薄ぼんやりと私の記憶の残滓としてあった内田樹がそのむかし書いていたある事柄について正確に確認しようと図書館で『「おじさん」的思考』(晶文社)を借り出してみたものの、ぱらぱらとページをめくってみても目当ての該当箇所は本書に存在せず、その代わりといってはなんだが

先日、東京大学の先生とその話(引用者注:最近の若い人たちは「古典」や「外国文学」を読まないという話)をする機会があった。その先生の授業で、「これまで読んだことのあるフランス文学の作品の書名を書け」というアンケートをしたら、中にひとこと「カフカ」と書いた学生がいたそうである。
すると横にいた某私立大学の同じフランス文学の先生が「ははは、冗談じゃない。そんな程度で嘆かれては、こちらの立つ瀬がありません」と応じた。その先生のゼミでは、学生たちが自分の研究したいテーマを書いて提出するきまりなのだが、そこに専攻研究テーマとして「カミュトルとサル」と書いてよこした学生がいたそうである。
「カミュトルとサル」。作り話では出せない暴力的なリアリティを感じる。

という秀逸なくだりが目にとまったのだった。似たような話として、爆笑問題との対談で中沢新一が話していたことに、ニューアカデミズム全盛期に浅田彰の『構造と力』を『構造とか』といった学生がいたらしいことを思い出す。『一冊の本』(朝日新聞出版)を読む。

夜ごはん、白米、梅干、蛤と万能葱の味噌汁、秋刀魚の塩焼き、大根おろし、ひじきの煮物、もやしのナムル。

Tuesday, December 13

山田奨治『日本の著作権はなぜこんなに厳しいのか』(人文書院)を読む。日本の著作権業界にみられる傾向を「被害の過大な見積もり」「強い保護だけ横並び」「権利を主張しないと損をするかもという疑心暗鬼」とまとめ、権利者側への批判的分析を施したもので、著者の見解は明快。ところで、『キャンディ・キャンディ』の著作権帰属をめぐるトラブルにふれた箇所があるのだが、『キャンディ・キャンディ』の正式な表記が『キャンディ♥キャンディ』であるために、文中何度も「♥」のマークが登場する事態に陥っていたのが印象ぶかい。見開きページがうっかりファンシー。

夜ごはん、鰆と葱のうどん。

Wednesday, December 14

『みすず』(みすず書房)と『UP』(東京大学出版会)を読む。読みさしだったルイ・メナンド『メタフィジカル・クラブ』(野口良平+那須耕介+石井素子訳、みすず書房)のつづきも。夜ごはん、タコライス、もやしとコーンビーフのコンソメスープ。

Thursday, December 15

どれだけ読んでも咀嚼できた気のしない『失われた時を求めて』をまた読んでいる。

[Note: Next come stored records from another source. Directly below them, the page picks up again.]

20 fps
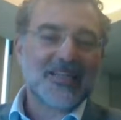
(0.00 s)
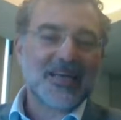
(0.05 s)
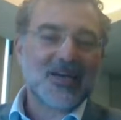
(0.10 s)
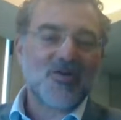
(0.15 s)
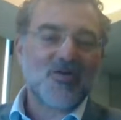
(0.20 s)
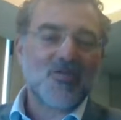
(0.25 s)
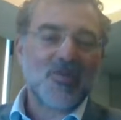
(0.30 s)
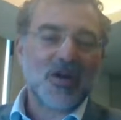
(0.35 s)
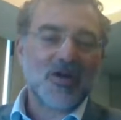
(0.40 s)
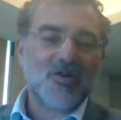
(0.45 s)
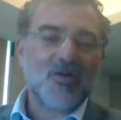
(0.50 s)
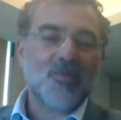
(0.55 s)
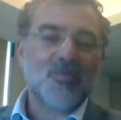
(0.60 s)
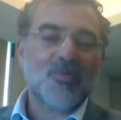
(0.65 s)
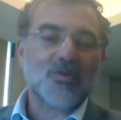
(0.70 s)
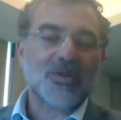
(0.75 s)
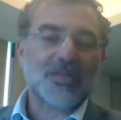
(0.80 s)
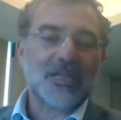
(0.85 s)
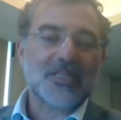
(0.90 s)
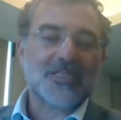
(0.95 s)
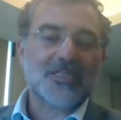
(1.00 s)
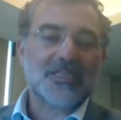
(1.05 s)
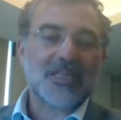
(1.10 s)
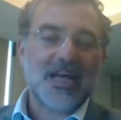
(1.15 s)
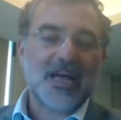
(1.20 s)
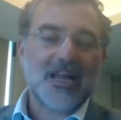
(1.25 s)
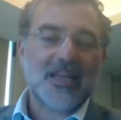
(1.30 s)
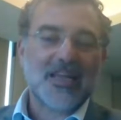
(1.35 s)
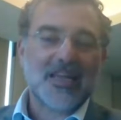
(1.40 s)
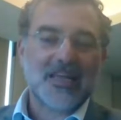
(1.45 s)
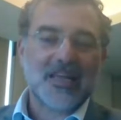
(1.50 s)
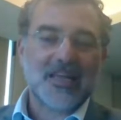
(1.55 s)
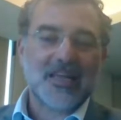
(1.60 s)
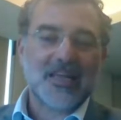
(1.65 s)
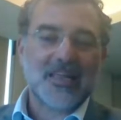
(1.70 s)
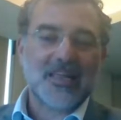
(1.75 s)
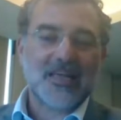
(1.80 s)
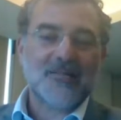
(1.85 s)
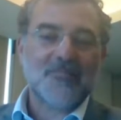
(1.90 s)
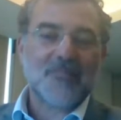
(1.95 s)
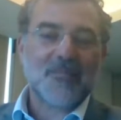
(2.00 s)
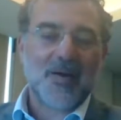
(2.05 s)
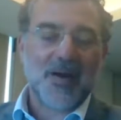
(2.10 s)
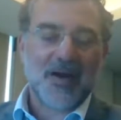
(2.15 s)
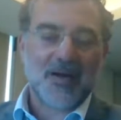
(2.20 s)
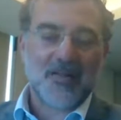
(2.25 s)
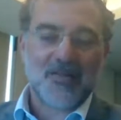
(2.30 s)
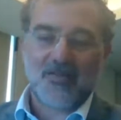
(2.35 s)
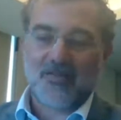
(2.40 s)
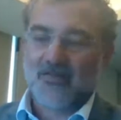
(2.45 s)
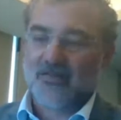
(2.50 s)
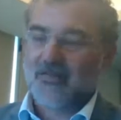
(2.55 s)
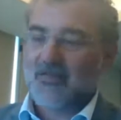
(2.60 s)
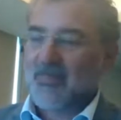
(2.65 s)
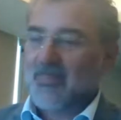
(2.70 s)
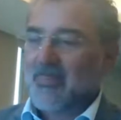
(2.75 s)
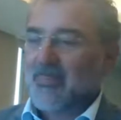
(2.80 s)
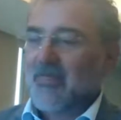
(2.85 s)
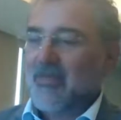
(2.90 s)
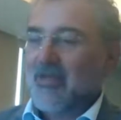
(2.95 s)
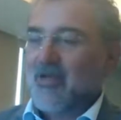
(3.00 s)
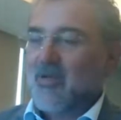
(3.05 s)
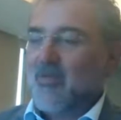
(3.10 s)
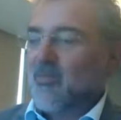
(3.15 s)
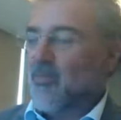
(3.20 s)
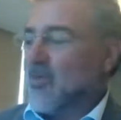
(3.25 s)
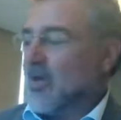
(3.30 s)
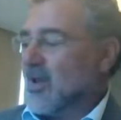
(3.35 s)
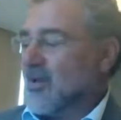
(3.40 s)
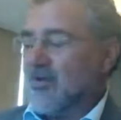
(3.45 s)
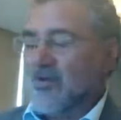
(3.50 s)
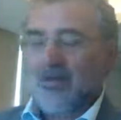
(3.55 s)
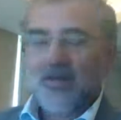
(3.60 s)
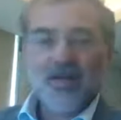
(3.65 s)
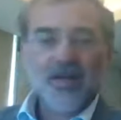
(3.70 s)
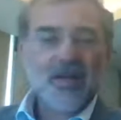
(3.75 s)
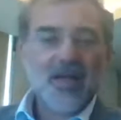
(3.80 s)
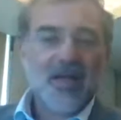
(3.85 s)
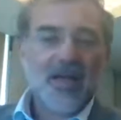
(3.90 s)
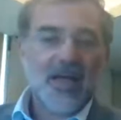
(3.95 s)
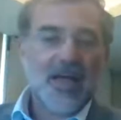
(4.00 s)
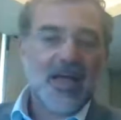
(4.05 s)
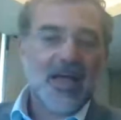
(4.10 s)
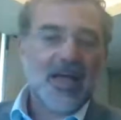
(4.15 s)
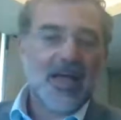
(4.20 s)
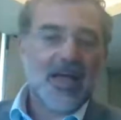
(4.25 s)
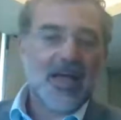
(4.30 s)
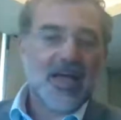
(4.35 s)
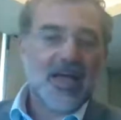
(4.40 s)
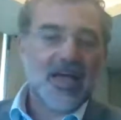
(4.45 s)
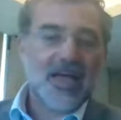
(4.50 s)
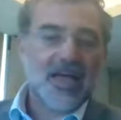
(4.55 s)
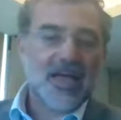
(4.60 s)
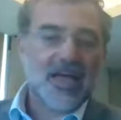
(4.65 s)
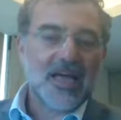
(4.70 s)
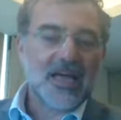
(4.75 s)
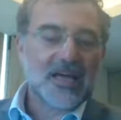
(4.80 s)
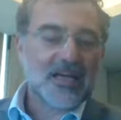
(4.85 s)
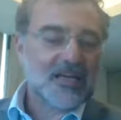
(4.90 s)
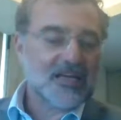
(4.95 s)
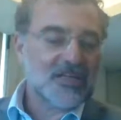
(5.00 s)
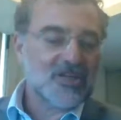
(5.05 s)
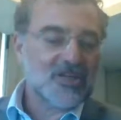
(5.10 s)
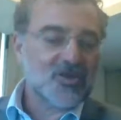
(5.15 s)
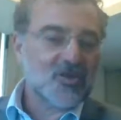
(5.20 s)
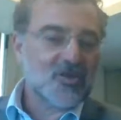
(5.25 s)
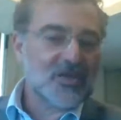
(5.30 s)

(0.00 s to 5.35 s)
y con mayor potencial de impacto. Bueno, yo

終わらない読書。夜ごはん、茹でた豚肉と万能葱たっぷりの醤油ラーメン。

Friday, December 16

荒川洋治『昭和の読書』(幻戯書房)を読む。

いまは読まれなくなった丹羽文雄についての過去の議論を持ち出され、退屈な人もいるかもしれない。でも、いま読まれないもののなかに、実はいまという時代を照らしだすものがあるのだ。また、「どんな素材でもどしどし小説にする」ことができる小説家ばかりになった平成の現在、これは、中村光夫によって過去のひとりの作家が批判されているだけの話ではないように思える。丹羽文雄ほどの才能はないのに、丹羽文雄気取りの作家が続々と現れて量産をつづけるのがいまの世界なのだ。またそうした作家ばかりだから、この遠い話は、いまは経験できないものについての話なのだ。

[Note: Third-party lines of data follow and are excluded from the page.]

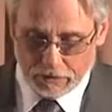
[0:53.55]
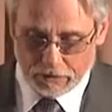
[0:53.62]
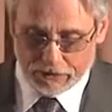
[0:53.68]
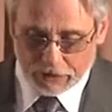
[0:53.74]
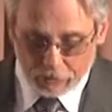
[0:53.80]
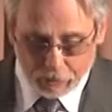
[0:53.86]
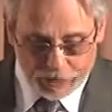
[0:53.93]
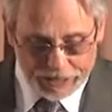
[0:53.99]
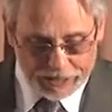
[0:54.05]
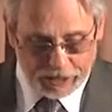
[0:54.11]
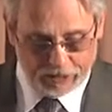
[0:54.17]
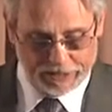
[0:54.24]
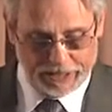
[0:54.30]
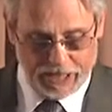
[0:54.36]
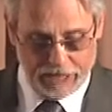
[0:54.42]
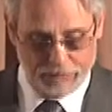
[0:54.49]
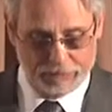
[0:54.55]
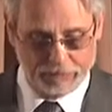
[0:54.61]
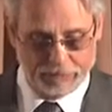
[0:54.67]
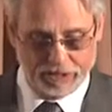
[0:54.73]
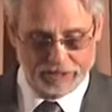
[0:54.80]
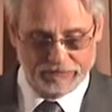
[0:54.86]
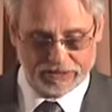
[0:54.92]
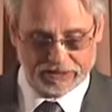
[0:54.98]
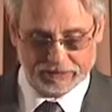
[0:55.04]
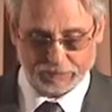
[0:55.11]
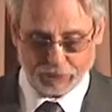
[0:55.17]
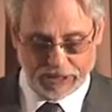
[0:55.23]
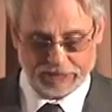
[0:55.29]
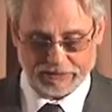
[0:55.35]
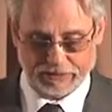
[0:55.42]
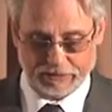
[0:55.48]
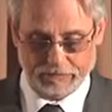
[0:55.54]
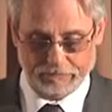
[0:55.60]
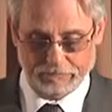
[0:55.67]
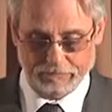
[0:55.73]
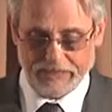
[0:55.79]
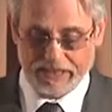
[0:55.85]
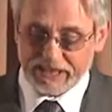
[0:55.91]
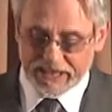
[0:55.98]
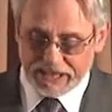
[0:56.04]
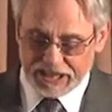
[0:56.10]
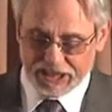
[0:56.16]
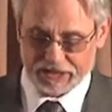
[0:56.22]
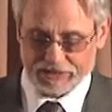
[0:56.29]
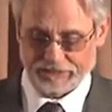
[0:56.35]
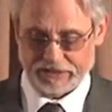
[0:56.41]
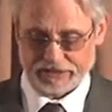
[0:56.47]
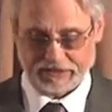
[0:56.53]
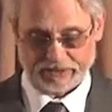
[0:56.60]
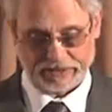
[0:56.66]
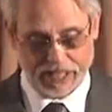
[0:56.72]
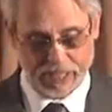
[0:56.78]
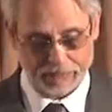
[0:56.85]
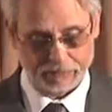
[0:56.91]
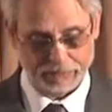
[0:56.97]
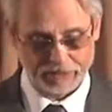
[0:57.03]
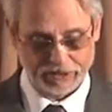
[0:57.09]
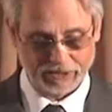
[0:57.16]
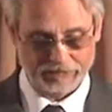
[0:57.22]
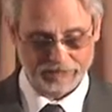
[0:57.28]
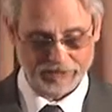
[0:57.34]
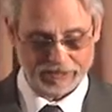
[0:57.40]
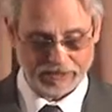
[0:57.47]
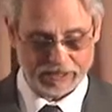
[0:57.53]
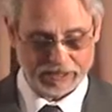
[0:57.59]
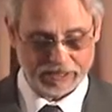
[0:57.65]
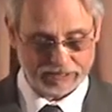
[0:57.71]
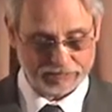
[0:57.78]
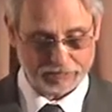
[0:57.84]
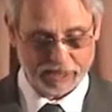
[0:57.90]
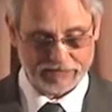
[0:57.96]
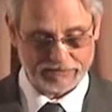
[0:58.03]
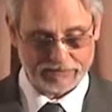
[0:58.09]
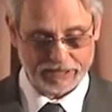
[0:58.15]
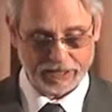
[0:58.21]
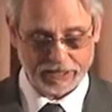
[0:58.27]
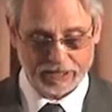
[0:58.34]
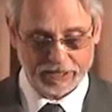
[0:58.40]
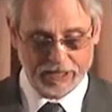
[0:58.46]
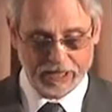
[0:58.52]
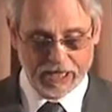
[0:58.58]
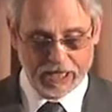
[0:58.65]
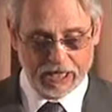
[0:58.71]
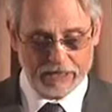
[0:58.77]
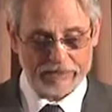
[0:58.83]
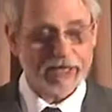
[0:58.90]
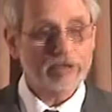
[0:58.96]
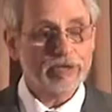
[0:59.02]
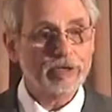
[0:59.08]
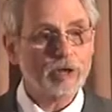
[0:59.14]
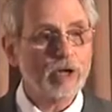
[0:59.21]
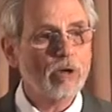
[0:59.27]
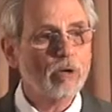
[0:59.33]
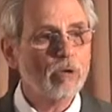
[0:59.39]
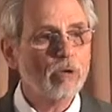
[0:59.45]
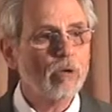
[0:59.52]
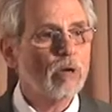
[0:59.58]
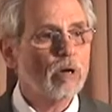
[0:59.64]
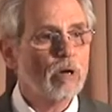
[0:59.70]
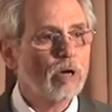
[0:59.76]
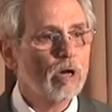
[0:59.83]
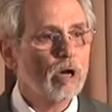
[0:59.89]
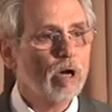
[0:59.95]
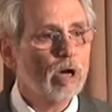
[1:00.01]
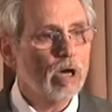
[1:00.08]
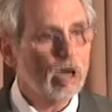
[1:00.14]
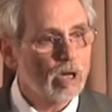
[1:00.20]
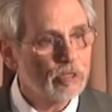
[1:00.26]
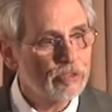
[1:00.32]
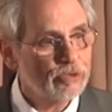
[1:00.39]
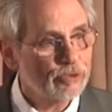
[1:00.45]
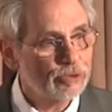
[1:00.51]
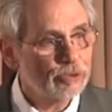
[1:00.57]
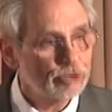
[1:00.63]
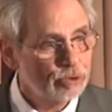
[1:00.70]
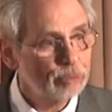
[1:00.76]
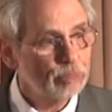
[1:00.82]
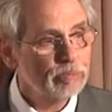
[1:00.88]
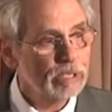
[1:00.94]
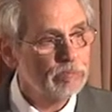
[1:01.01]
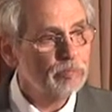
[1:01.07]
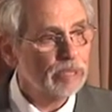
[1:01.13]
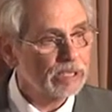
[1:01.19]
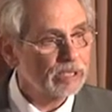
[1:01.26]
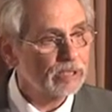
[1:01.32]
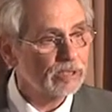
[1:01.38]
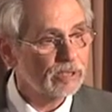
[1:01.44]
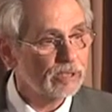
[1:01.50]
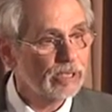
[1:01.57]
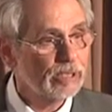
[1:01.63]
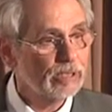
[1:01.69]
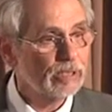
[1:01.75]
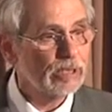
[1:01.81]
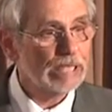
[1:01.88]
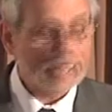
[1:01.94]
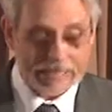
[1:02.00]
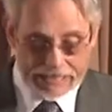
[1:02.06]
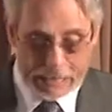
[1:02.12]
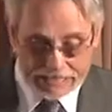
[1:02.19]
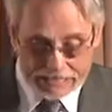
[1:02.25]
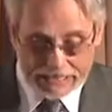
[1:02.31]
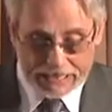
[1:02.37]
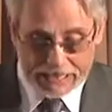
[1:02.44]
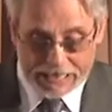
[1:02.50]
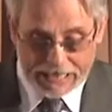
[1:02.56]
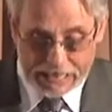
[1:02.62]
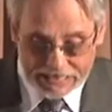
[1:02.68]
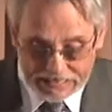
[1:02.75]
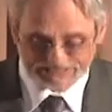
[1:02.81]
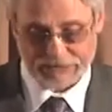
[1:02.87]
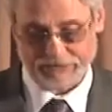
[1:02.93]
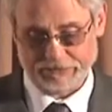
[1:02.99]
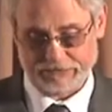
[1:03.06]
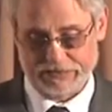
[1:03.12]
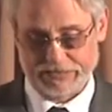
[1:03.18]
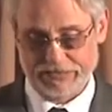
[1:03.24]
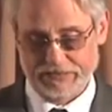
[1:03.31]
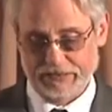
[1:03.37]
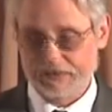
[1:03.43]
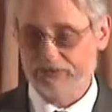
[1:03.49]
that we are capable of expressing, that each of us are capable of expressing, that no other human being in history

夜ごはん、白米、葱と人参の味噌汁、鰺の干物、大根おろし、万能ねぎの冷や奴。

Saturday, December 17

東野翠れん『イスラエルに揺れる』(リトルモア)を読む。背伸びのない知性と感性。いい本でした。夜ごはん、蛤とほうれん草とトマトのパスタ。

Sunday, December 18

水谷周編『アラブ民衆革命を考える』(国書刊行会)を読む。夜ごはん、中村屋のビーフハヤシ。